Ganti Judul dan ALt sendiri

Memilih Jalan Lain

  

 
    Dulu sekali, saya pernah mengalami masa-masa dimana, hidup seseorang akan ditentukan oleh perjalanan dan pendidikannya. Bersekolah di tempat yang bagus, mencari universitas terbaik, dan mendapatkan pekerjaan yang terjamin. Duh, mainstream sekali ya. Lalu, ingatan sayapun kembali terpaku pada seorang guru bahasa Indonesia di kala SMA. Beliau adalah bapak asli Surakarta, yang mengajarkan Bahasa Indonesia tetapi seringkali memasukkan pemikiran-pemikiran di luar dugaan. Kata beliau, ketika nanti kalian sudah selesai SMA, masuk dan carilah universitas sendiri, lalu cari pekerjaan kalian sendiri. Jangan mengandalkan orang tua, beasiswa, atau kemudahan. Cari hal-hal yang menantang. 
    
    Ketahanan seseorang pada sebuah kesulitan, ternyata membuat orang itu menjadi kuat, dan itu yang membuat berbeda. Lalu, diapun menyampaikan, mungkin ada beberapa sekolah kedinasan yang menjanjikan masa depan yang didamba-damba banyak orang. Bisa saja orang itu masuk, tapi masa depannya seperti sudah bisa ditebak. Ia lulus dari sekolah tersebut, bekerja, dan seterusnya.

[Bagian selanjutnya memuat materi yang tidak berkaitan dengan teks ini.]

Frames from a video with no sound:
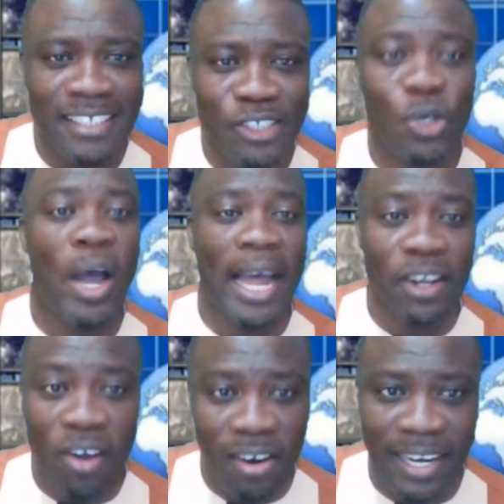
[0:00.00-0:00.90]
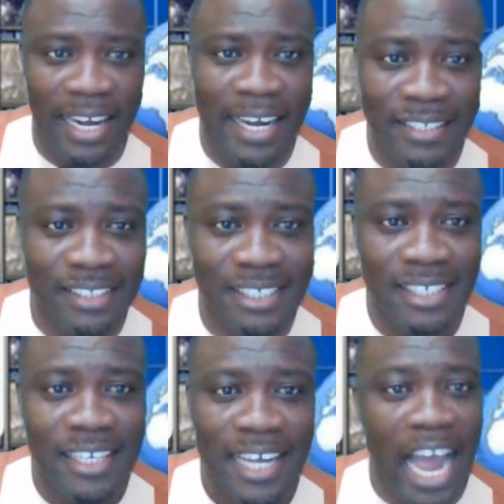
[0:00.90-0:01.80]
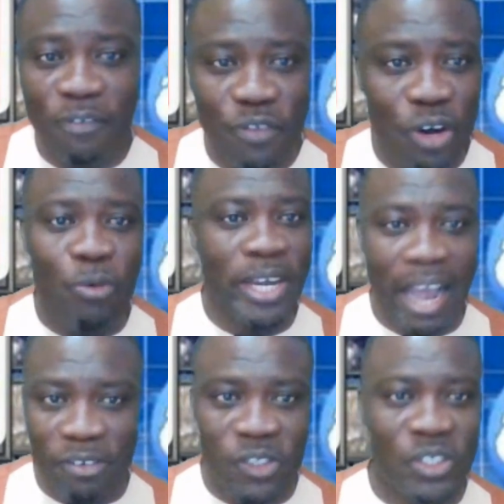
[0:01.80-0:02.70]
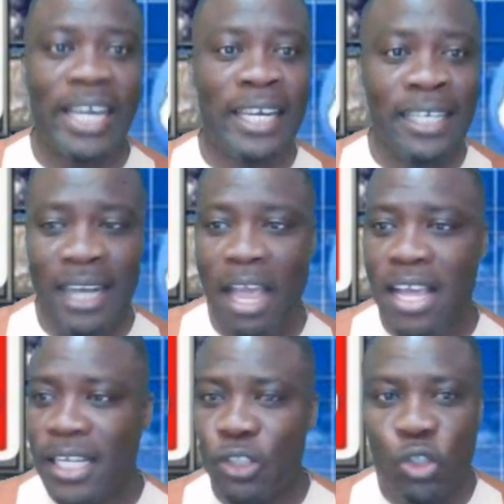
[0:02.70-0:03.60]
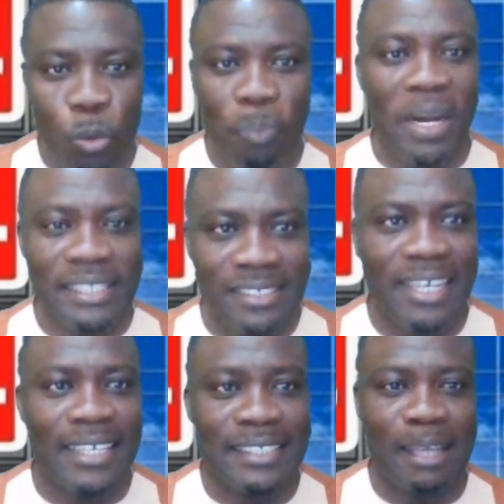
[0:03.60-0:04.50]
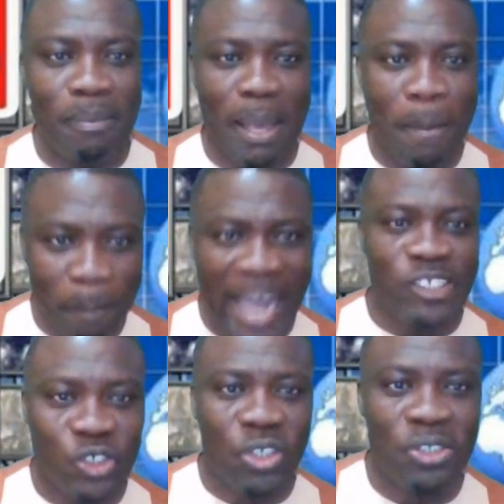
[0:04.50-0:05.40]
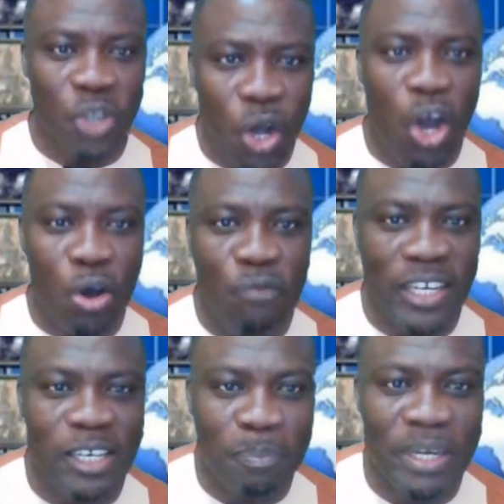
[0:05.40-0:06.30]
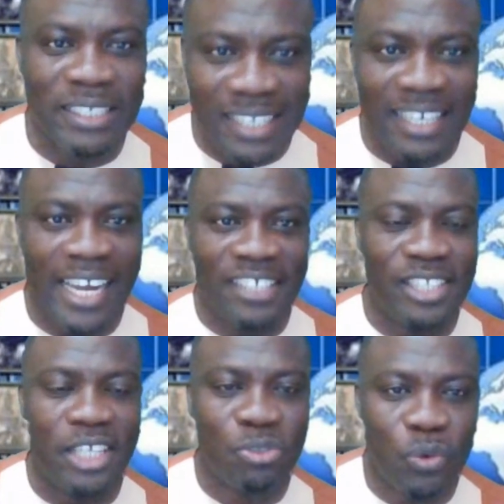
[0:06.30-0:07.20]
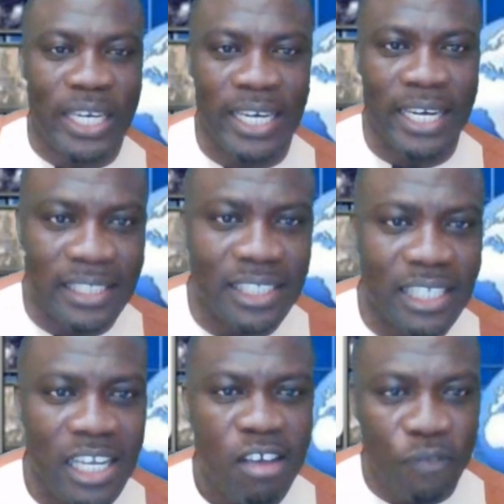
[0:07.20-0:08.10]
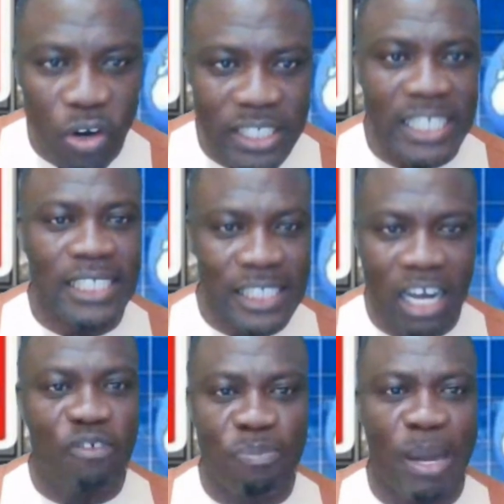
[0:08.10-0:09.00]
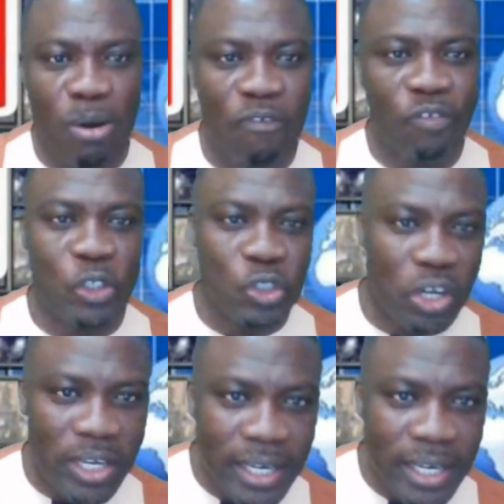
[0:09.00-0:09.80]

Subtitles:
So at long last, after we have seen duplexes and mansions all over the place in less than 3 years for these government officials,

    Dari pemikiran guru saya tersebut, rupanya ada benarnya. Dari beberapa orang yang saya perhatikan, ternyata karakter orang-orang yang dulunya bertahan di dunia luar yang penuh ketidakpastian, dengan orang yang memiliki jalan yang halus mulus, ternyata berbeda. Mereka yang menemukan passion-nya sendiri, lebih mampu bertahan. Dan orang-orang yang melalui jalan mulus tadi, tak sedikit yang akhirnya memilih jalan lain. Ada yang akhirnya burn out, dan memilih jalannya sendiri. Untuk itu, kita mungkin telah mengenal istilah pensiun dini, resign, dan sebagainya.

    Ya, kita memang tidak harus menjadi seperti kebanyakan orang. Kita bisa memilih jalan lain. Kita tidak harus menjadi orang yang sudah bisa ditebak bagaimana jalan ceritanya. Kita bisa menjadi berbeda, sesuatu versi kita sendiri. Kenapa harus sama, kalau perbedaan bukanlah larangan.
Sama seperti suatu ketika, masa dimana sebuah pendidikan adalah sebuah tolok ukur. Waktu itu, saya merasa saya dan teman-teman saya seperti berada dalam sebuah arena, yang siap-siap untuk bertanding dan lari sekencang-kencangnya. Siapa yang paling di depan, maka ialah pemenanngnya. Tetapi, setelah sekian tahun, saya menyadari, itu salah. Hidup itu bukan sekedar arena perlombaan. Kita tidak bisa menilai kesuksesan orang hanya dari tampilan luarnya saja. Apakah sudah menikah, apakah sudah memiliki rumah, apakah memiliki bisnis. Ah, itu hanya duniawi saja.
  
     Setelah sekian tahun saya menyadari itu, sayapun tersadar bahwa memilih jalan lain bukanlah hal yang salah. Melihat kembali ke diri kita, apa yang sebenarnya kita butuhkan, dan apa yang sebenarnya kita inginkan. Memetakan kembali apa tujuan hidup kita yang ingin kita capai. Jika melihat pencapaian orang lain yang luar biasa, kita bisa saja terinspiraasi. Tapi bukan berarti, kita harus sama plek seperti dia. Kita punya kapasitas masing-masing, dan kita punya prioritas masing-masing. Kita, berbeda. Bukan untuk saling memamerkan, tetapi kita harus saling mendukung. Karena hakikatnya manusia adalah makluk sosial yang tidak bisa hidup sendiri.